Labour force, investment, land, good epidemiological situation key for 2022

He said there are four basic things that need to be resolved so that 2022 and the years to follow can be successful, citing the labour force as the main prerequisite and pointing to the importance of legislative amendments in that regard.

He added that tourism could have earned about HRK 750 million more this year had there been an efficient employment system. Some hotels were closed despite increased demand because of labour shortages.

Competitiveness and higher revenues require investments, which is why the HRK 2.2 billion envisaged by the National Recovery Plan for tourism will be important, he said, adding that a lot was expected of the new law on stimulating investment, to be adopted in 2022.

The third issue that needs to be resolved is the issue of tourism land, Ostojić said, hopeful that a solution will be found in the weeks to come to the benefit of everyone.

The fourth important factor is the epidemiological situation, he said.

Brnjac: Gov't stands by tourism sector, will continue to do so

Minister of Tourism and Sports Nikolina Brnjac thanked hoteliers and the tourism sector for this year's results, saying that in the first eleven months of this year the Tax Administration saw an increase of 124% in the number of fiscalised receipts in the sector compared to the same period of 2020, and of 0.3% than in the comparable period of 2019.

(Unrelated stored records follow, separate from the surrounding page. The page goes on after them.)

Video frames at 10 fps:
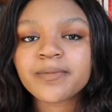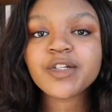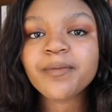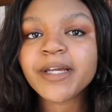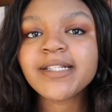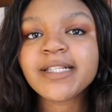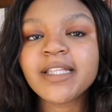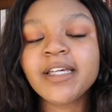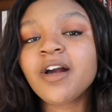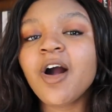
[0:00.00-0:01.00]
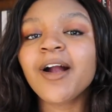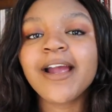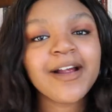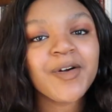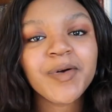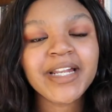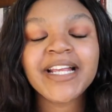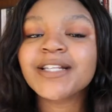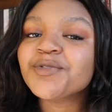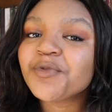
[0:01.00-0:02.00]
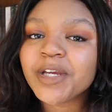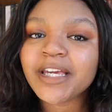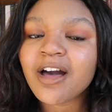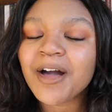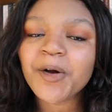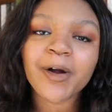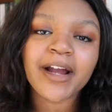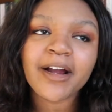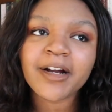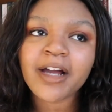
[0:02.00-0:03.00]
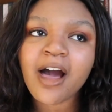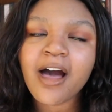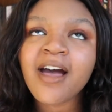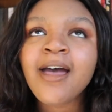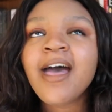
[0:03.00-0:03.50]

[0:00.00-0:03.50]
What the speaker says: So basically our heroine is Rika, or Erica,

"The government supports tourism. Cooperation with the sector will continue and the goal is for 2022 to be even better but also for Croatia to position itself as a global destination for sustainable tourism by 2030," she said.

It will be necessary to import workers

It will be necessary to import workers and speed up the process of issuing work visas and that situation could also increase costs for hoteliers by about HRK 30 million a year. In addition, costs will increase due to the need for outsourcing, the hoteliers said.

Željko Kukurin, owner of one of the biggest hotel companies in Croatia, Valamar Riviera, said that the most important thing is to boost investments that died down due to the pandemic. It is also necessary to completely transform the labour market because the current situation is untenable and the hotel sector needs to focus on students and young people, he said.

Tourism has a big impact on GDP, investments on competitiveness

Analyst Velimir Šonje said that almost the entire fall in GDP of 8.1% in 2020 could be attributed to tourism, whereas with the recovery of GDP this year of 9%, half of that or 4.5 to 5% can be attributed to tourism.

Investments in tourism in 2020 decreased by 60 to 66% compared to 2019, he said, adding that there can be no recovery without investments which act as a drawcard for local residents and prevent emigration.

Croatian National Tourist Board (HTZ) director Kristjan Staničić said the HTZ would continue to promote Croatia's visibility despite its budget being much smaller than those of other Mediterranean countries. The HTZ has €30 million whereas Portugal, for example, has €250 million and Spain has €600 million, he said.